• Materials provided:
+++

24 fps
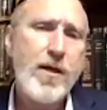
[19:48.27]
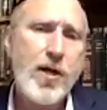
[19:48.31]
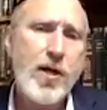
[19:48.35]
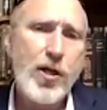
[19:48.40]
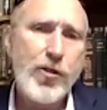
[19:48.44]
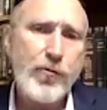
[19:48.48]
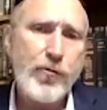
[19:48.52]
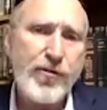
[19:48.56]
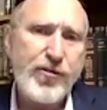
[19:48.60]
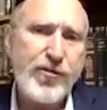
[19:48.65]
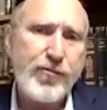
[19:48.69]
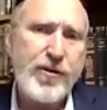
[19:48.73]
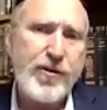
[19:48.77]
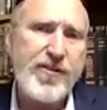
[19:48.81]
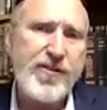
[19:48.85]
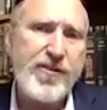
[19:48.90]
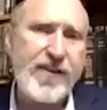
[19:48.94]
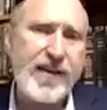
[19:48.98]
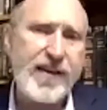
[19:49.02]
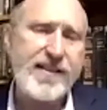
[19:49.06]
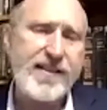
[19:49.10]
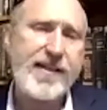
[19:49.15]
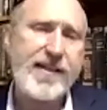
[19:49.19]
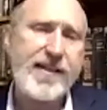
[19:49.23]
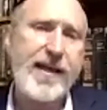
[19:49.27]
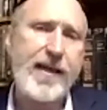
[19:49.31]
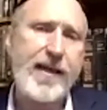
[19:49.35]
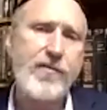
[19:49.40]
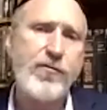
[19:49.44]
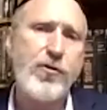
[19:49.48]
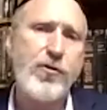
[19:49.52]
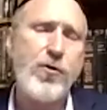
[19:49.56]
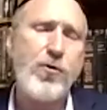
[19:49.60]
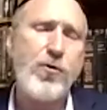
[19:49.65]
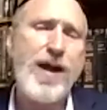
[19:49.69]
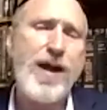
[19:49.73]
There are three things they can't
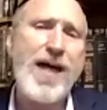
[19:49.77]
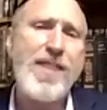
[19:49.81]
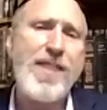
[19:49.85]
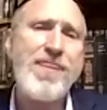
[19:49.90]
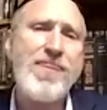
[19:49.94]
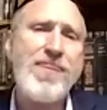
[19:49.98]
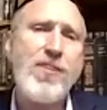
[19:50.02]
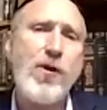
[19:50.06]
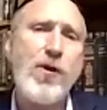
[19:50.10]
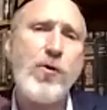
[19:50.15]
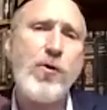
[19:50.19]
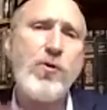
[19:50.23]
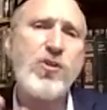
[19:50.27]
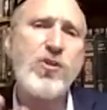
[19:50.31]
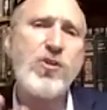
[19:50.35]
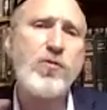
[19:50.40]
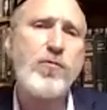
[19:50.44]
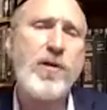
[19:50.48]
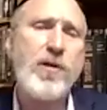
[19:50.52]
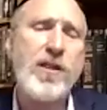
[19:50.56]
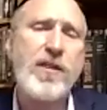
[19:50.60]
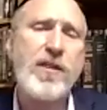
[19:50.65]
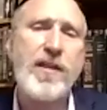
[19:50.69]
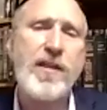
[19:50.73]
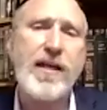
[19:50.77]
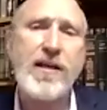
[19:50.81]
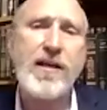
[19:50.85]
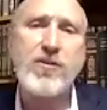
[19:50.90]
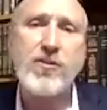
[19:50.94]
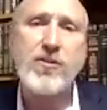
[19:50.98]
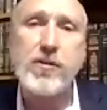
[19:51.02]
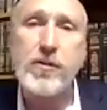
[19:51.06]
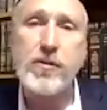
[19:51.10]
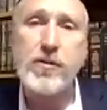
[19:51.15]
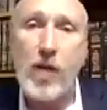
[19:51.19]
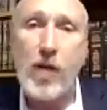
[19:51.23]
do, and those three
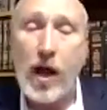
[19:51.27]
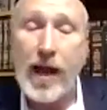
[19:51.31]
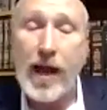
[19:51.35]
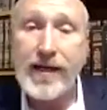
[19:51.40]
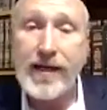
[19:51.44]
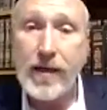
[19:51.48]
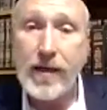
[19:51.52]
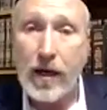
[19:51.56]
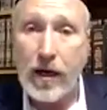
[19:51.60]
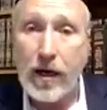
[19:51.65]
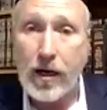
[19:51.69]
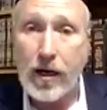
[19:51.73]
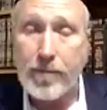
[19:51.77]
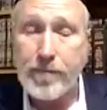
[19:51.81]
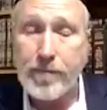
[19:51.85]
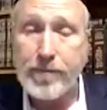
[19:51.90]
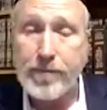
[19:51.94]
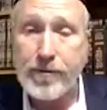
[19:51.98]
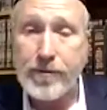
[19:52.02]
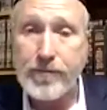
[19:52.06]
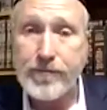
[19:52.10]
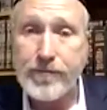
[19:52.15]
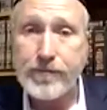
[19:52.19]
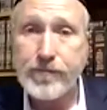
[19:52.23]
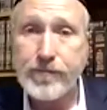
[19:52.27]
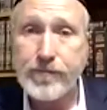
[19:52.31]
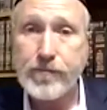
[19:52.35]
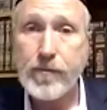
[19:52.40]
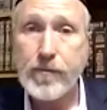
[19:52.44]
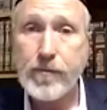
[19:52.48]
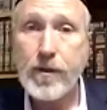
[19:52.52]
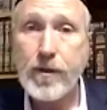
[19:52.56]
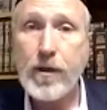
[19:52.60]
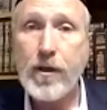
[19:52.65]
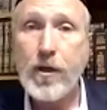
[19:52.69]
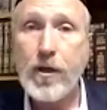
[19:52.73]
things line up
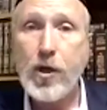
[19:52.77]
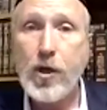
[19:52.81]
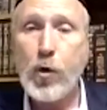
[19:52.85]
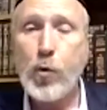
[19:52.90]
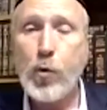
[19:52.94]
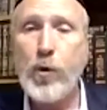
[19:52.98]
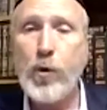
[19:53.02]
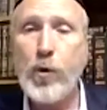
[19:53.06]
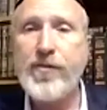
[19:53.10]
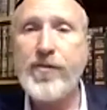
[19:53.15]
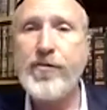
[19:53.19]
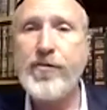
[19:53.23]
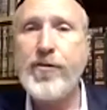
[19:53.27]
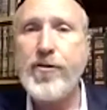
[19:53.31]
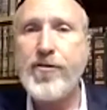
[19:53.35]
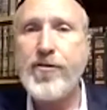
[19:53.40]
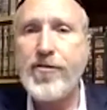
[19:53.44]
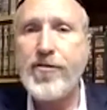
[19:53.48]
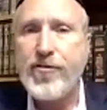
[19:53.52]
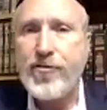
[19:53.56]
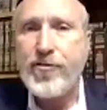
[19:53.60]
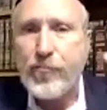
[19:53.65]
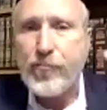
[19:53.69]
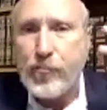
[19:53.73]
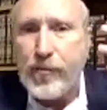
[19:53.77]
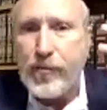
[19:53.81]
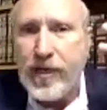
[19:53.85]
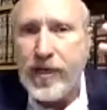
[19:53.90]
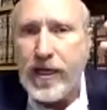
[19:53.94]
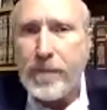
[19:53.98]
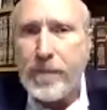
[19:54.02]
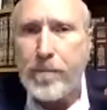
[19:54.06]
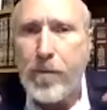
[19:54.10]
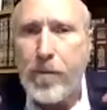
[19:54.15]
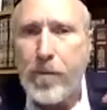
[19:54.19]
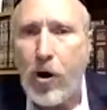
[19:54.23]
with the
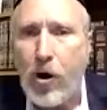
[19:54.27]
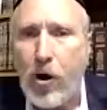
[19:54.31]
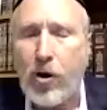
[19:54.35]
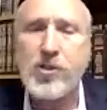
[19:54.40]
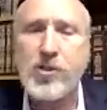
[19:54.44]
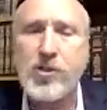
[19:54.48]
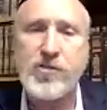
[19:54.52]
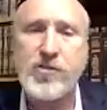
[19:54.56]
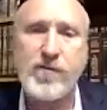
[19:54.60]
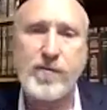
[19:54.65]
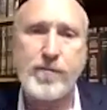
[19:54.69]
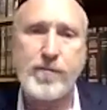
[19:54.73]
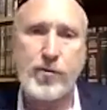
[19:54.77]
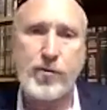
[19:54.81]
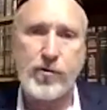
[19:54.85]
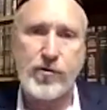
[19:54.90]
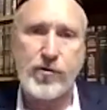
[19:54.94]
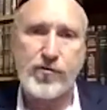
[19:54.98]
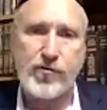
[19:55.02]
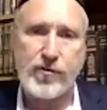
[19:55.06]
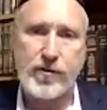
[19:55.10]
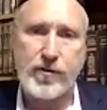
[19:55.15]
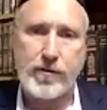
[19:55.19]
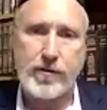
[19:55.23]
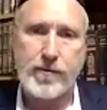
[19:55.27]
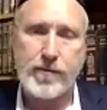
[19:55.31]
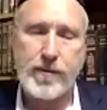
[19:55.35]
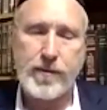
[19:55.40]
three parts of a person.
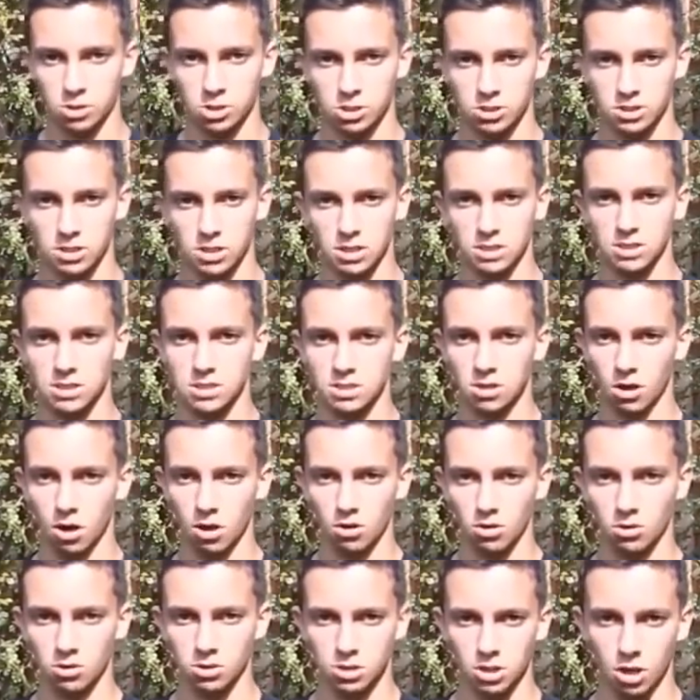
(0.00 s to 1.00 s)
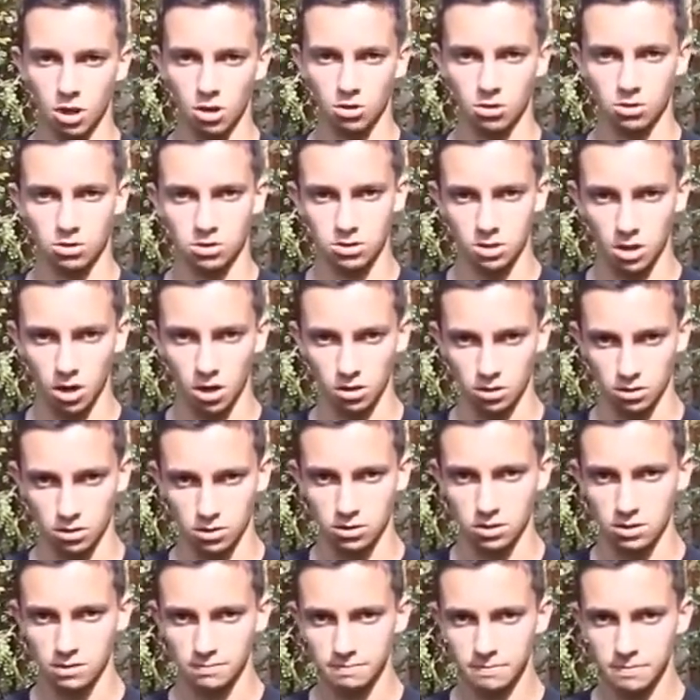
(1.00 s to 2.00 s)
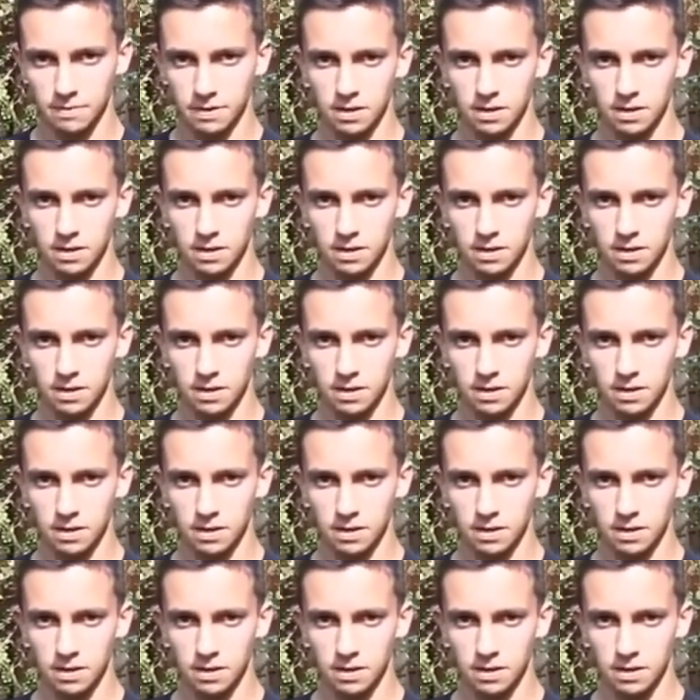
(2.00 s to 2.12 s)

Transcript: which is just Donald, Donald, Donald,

+++

• The problem:
Repeat the data above exactly, leaving out any pictures it holds.

• Response below:
24 fps
[19:48.27]
[19:48.31]
[19:48.35]
[19:48.40]
[19:48.44]
[19:48.48]
[19:48.52]
[19:48.56]
[19:48.60]
[19:48.65]
[19:48.69]
[19:48.73]
[19:48.77]
[19:48.81]
[19:48.85]
[19:48.90]
[19:48.94]
[19:48.98]
[19:49.02]
[19:49.06]
[19:49.10]
[19:49.15]
[19:49.19]
[19:49.23]
[19:49.27]
[19:49.31]
[19:49.35]
[19:49.40]
[19:49.44]
[19:49.48]
[19:49.52]
[19:49.56]
[19:49.60]
[19:49.65]
[19:49.69]
[19:49.73]
There are three things they can't
[19:49.77]
[19:49.81]
[19:49.85]
[19:49.90]
[19:49.94]
[19:49.98]
[19:50.02]
[19:50.06]
[19:50.10]
[19:50.15]
[19:50.19]
[19:50.23]
[19:50.27]
[19:50.31]
[19:50.35]
[19:50.40]
[19:50.44]
[19:50.48]
[19:50.52]
[19:50.56]
[19:50.60]
[19:50.65]
[19:50.69]
[19:50.73]
[19:50.77]
[19:50.81]
[19:50.85]
[19:50.90]
[19:50.94]
[19:50.98]
[19:51.02]
[19:51.06]
[19:51.10]
[19:51.15]
[19:51.19]
[19:51.23]
do, and those three
[19:51.27]
[19:51.31]
[19:51.35]
[19:51.40]
[19:51.44]
[19:51.48]
[19:51.52]
[19:51.56]
[19:51.60]
[19:51.65]
[19:51.69]
[19:51.73]
[19:51.77]
[19:51.81]
[19:51.85]
[19:51.90]
[19:51.94]
[19:51.98]
[19:52.02]
[19:52.06]
[19:52.10]
[19:52.15]
[19:52.19]
[19:52.23]
[19:52.27]
[19:52.31]
[19:52.35]
[19:52.40]
[19:52.44]
[19:52.48]
[19:52.52]
[19:52.56]
[19:52.60]
[19:52.65]
[19:52.69]
[19:52.73]
things line up
[19:52.77]
[19:52.81]
[19:52.85]
[19:52.90]
[19:52.94]
[19:52.98]
[19:53.02]
[19:53.06]
[19:53.10]
[19:53.15]
[19:53.19]
[19:53.23]
[19:53.27]
[19:53.31]
[19:53.35]
[19:53.40]
[19:53.44]
[19:53.48]
[19:53.52]
[19:53.56]
[19:53.60]
[19:53.65]
[19:53.69]
[19:53.73]
[19:53.77]
[19:53.81]
[19:53.85]
[19:53.90]
[19:53.94]
[19:53.98]
[19:54.02]
[19:54.06]
[19:54.10]
[19:54.15]
[19:54.19]
[19:54.23]
with the
[19:54.27]
[19:54.31]
[19:54.35]
[19:54.40]
[19:54.44]
[19:54.48]
[19:54.52]
[19:54.56]
[19:54.60]
[19:54.65]
[19:54.69]
[19:54.73]
[19:54.77]
[19:54.81]
[19:54.85]
[19:54.90]
[19:54.94]
[19:54.98]
[19:55.02]
[19:55.06]
[19:55.10]
[19:55.15]
[19:55.19]
[19:55.23]
[19:55.27]
[19:55.31]
[19:55.35]
[19:55.40]
three parts of a person.
(0.00 s to 1.00 s)
(1.00 s to 2.00 s)
(2.00 s to 2.12 s)

Transcript: which is just Donald, Donald, Donald,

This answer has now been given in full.